- Information provided:
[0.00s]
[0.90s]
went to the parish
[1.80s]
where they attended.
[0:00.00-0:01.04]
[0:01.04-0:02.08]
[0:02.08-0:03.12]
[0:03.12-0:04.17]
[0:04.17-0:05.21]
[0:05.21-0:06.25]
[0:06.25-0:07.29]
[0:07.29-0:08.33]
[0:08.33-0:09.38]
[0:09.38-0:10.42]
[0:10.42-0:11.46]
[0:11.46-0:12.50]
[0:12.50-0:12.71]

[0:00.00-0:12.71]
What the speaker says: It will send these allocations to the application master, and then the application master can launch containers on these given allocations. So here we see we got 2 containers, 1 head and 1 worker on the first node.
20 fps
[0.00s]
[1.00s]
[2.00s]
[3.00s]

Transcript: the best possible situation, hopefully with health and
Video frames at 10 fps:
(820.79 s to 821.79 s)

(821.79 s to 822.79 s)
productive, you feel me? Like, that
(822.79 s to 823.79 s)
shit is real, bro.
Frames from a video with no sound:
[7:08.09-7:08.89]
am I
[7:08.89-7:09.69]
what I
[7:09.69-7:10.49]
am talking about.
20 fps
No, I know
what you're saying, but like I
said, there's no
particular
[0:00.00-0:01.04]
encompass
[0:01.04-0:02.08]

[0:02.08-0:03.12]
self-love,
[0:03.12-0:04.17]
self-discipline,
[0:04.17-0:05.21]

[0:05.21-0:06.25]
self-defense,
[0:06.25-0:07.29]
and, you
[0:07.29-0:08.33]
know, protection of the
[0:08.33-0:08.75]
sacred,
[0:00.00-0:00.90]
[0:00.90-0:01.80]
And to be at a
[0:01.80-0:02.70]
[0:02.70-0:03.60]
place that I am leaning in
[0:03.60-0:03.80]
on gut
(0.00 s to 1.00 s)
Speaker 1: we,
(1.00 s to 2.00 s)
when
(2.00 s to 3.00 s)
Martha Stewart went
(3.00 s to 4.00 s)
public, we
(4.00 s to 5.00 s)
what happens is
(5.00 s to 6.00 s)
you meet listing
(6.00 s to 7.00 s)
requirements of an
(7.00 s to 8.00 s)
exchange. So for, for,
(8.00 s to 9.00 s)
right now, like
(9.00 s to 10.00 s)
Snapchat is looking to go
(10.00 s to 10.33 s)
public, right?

- Directions for this task:
The line containing "[7:09.69-7:10.49]" marks where to begin; copy it and every later line exactly, through the end of the data.

- Expected output:
[7:09.69-7:10.49]
am talking about.
20 fps
No, I know
what you're saying, but like I
said, there's no
particular
[0:00.00-0:01.04]
encompass
[0:01.04-0:02.08]

[0:02.08-0:03.12]
self-love,
[0:03.12-0:04.17]
self-discipline,
[0:04.17-0:05.21]

[0:05.21-0:06.25]
self-defense,
[0:06.25-0:07.29]
and, you
[0:07.29-0:08.33]
know, protection of the
[0:08.33-0:08.75]
sacred,
[0:00.00-0:00.90]
[0:00.90-0:01.80]
And to be at a
[0:01.80-0:02.70]
[0:02.70-0:03.60]
place that I am leaning in
[0:03.60-0:03.80]
on gut
(0.00 s to 1.00 s)
Speaker 1: we,
(1.00 s to 2.00 s)
when
(2.00 s to 3.00 s)
Martha Stewart went
(3.00 s to 4.00 s)
public, we
(4.00 s to 5.00 s)
what happens is
(5.00 s to 6.00 s)
you meet listing
(6.00 s to 7.00 s)
requirements of an
(7.00 s to 8.00 s)
exchange. So for, for,
(8.00 s to 9.00 s)
right now, like
(9.00 s to 10.00 s)
Snapchat is looking to go
(10.00 s to 10.33 s)
public, right?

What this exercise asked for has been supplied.